RECORDS PROVIDED:

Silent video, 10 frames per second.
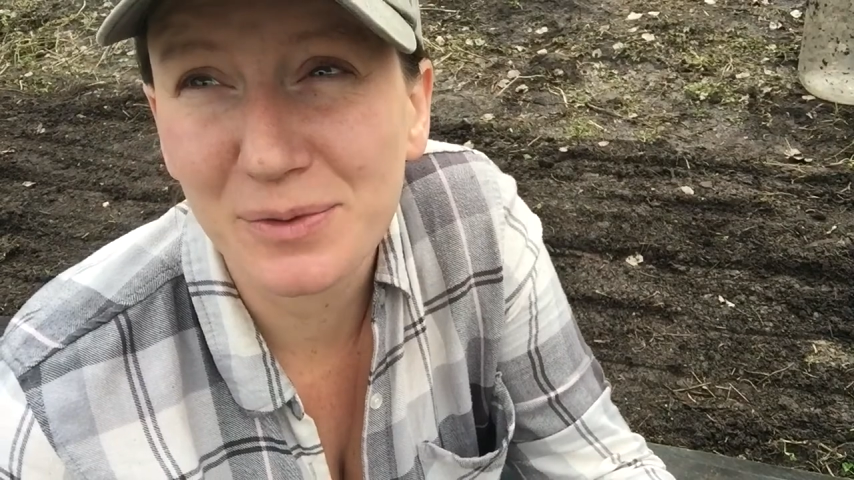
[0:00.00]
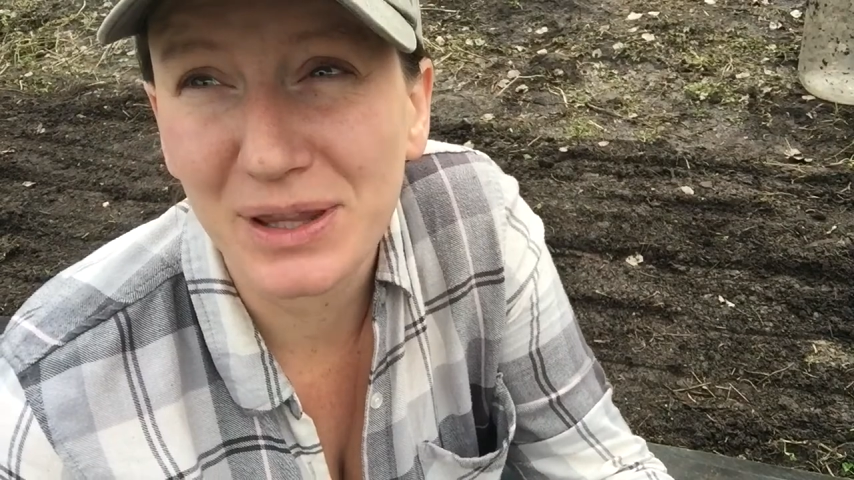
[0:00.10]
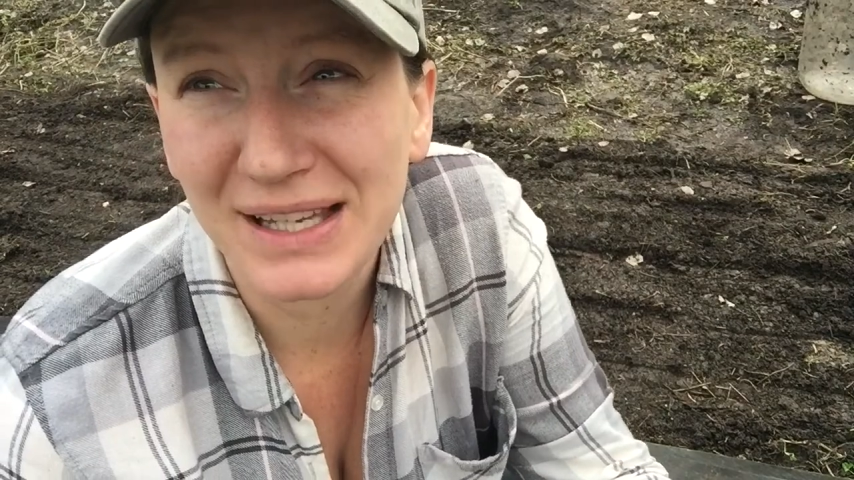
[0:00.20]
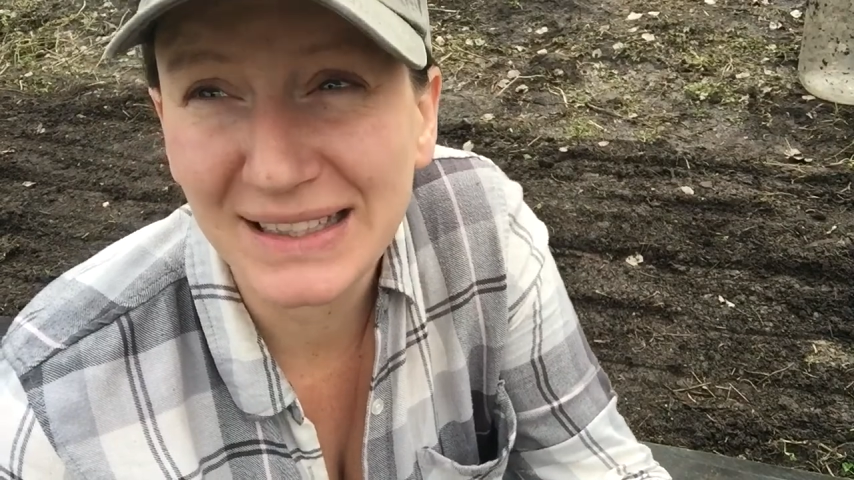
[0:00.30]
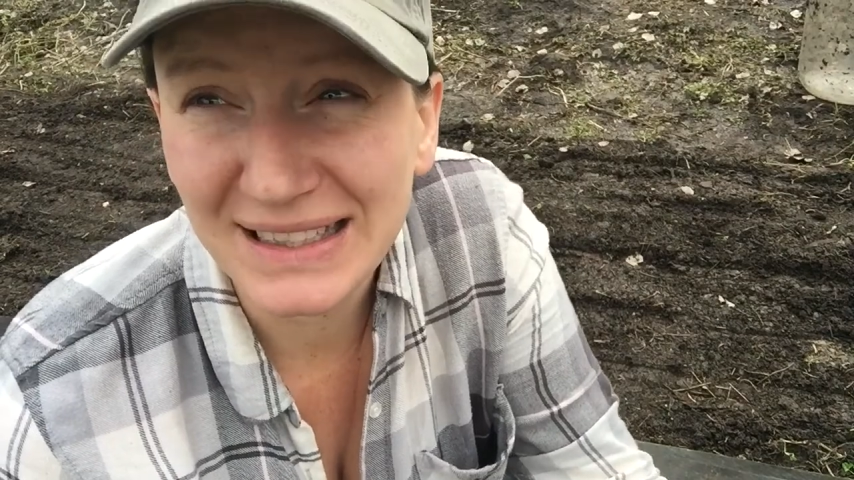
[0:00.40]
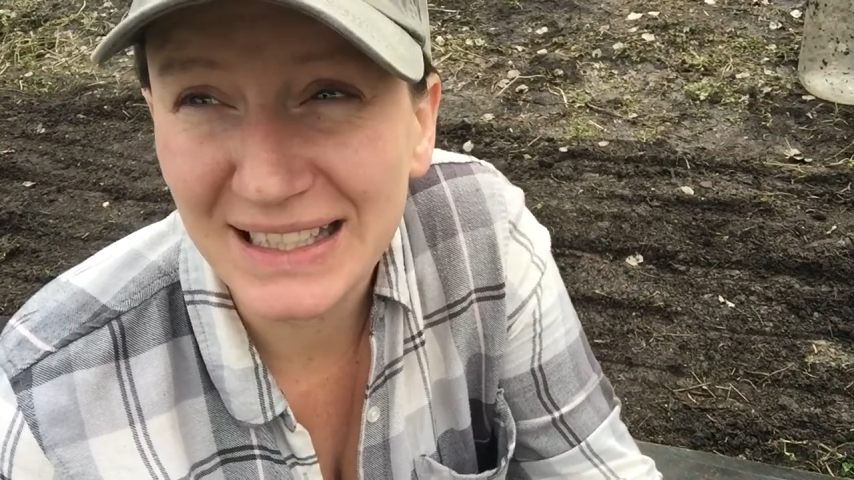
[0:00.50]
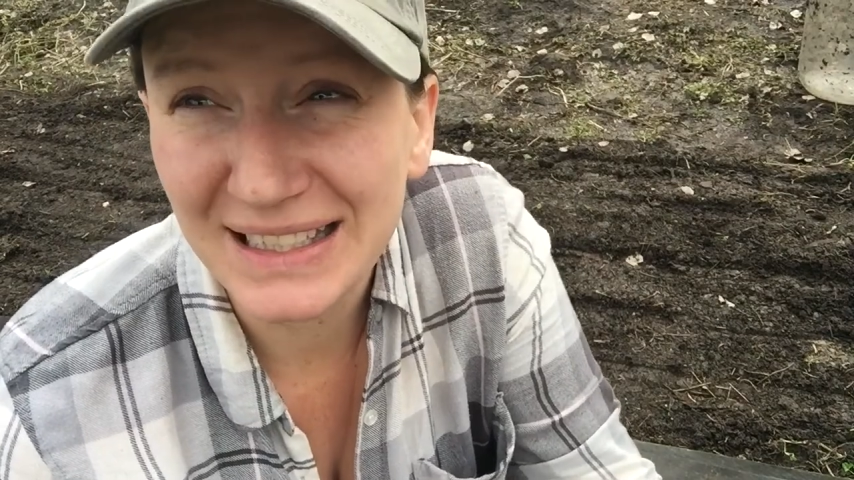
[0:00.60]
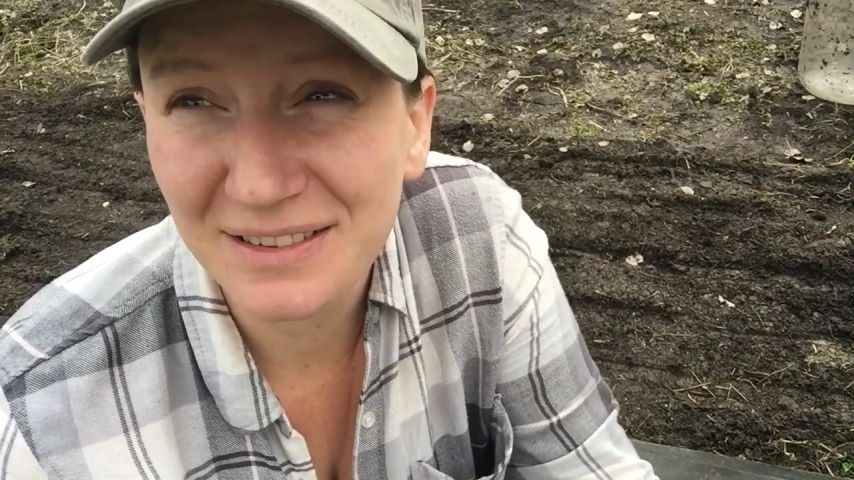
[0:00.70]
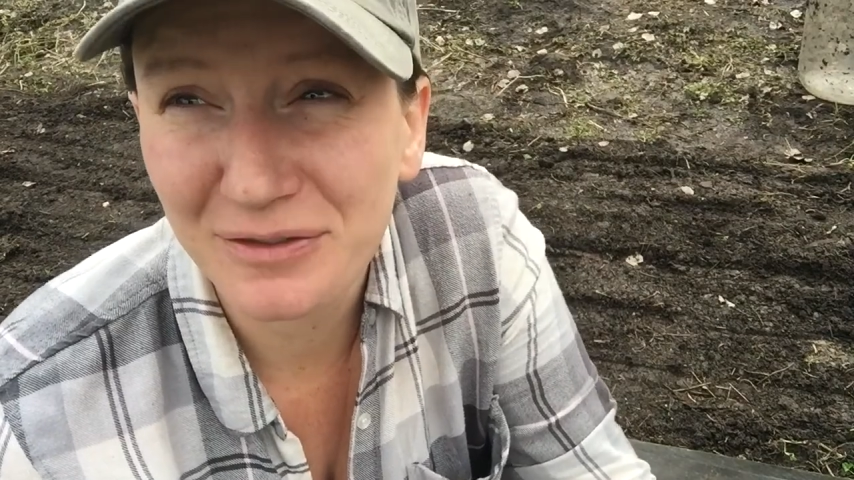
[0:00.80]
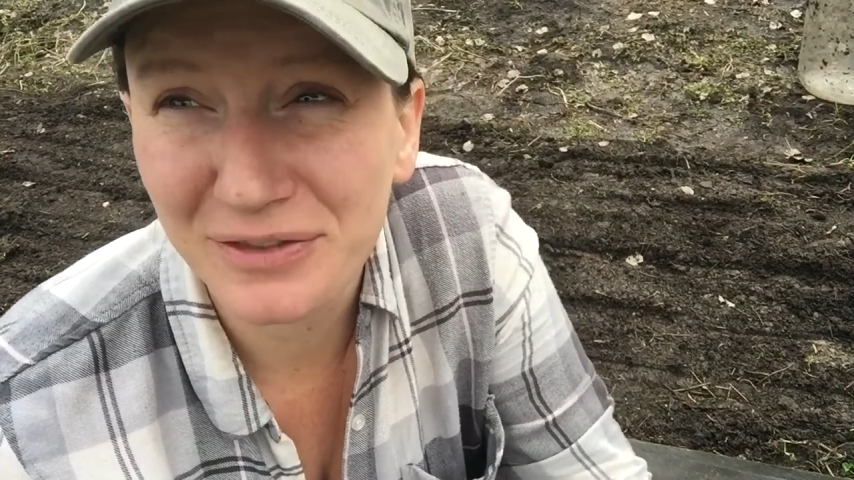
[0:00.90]
with
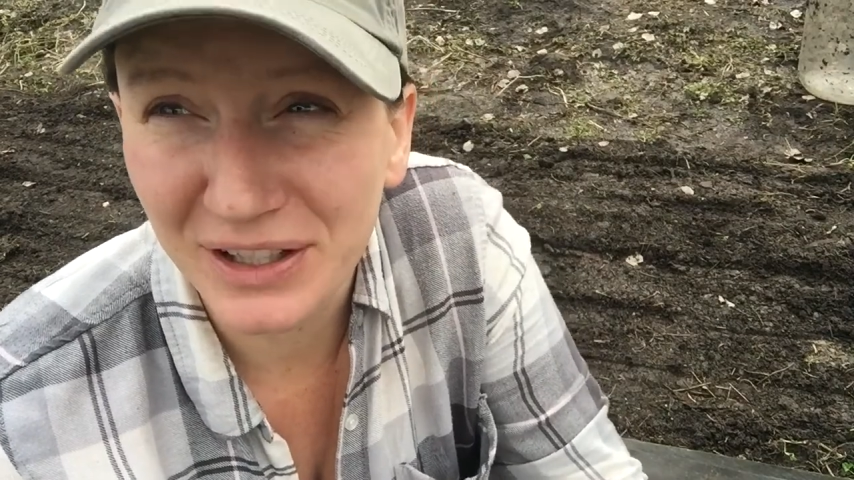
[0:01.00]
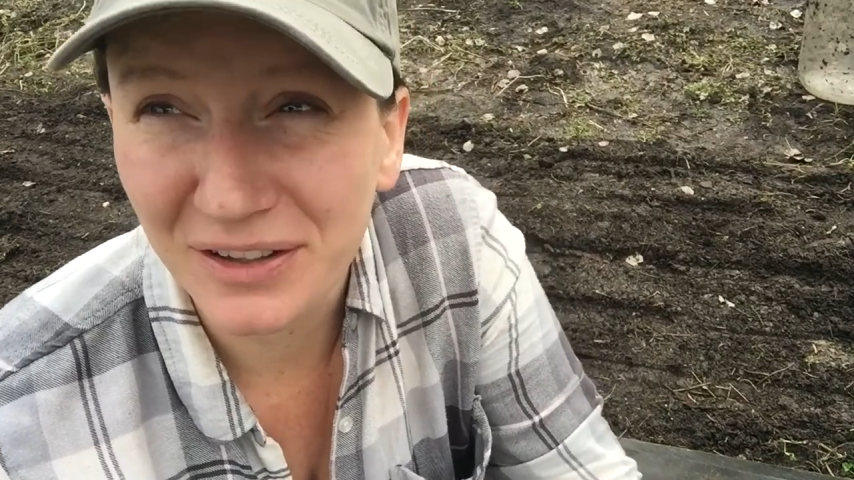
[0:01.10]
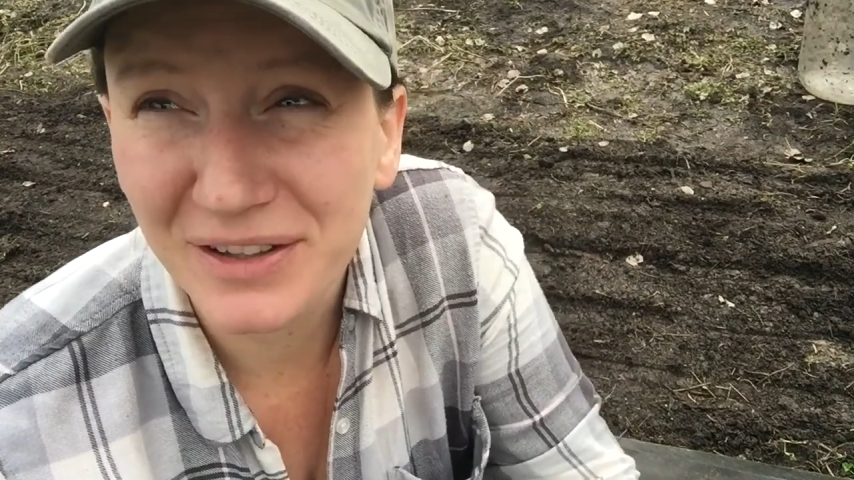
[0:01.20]
clean fill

YOUR ASSIGNMENT: What is needed is the whole listing again, set down exactly, without its pictures.

ANSWER SECTION:
Silent video, 10 frames per second.
[0:00.00]
[0:00.10]
[0:00.20]
[0:00.30]
[0:00.40]
[0:00.50]
[0:00.60]
[0:00.70]
[0:00.80]
[0:00.90]
with
[0:01.00]
[0:01.10]
[0:01.20]
clean fill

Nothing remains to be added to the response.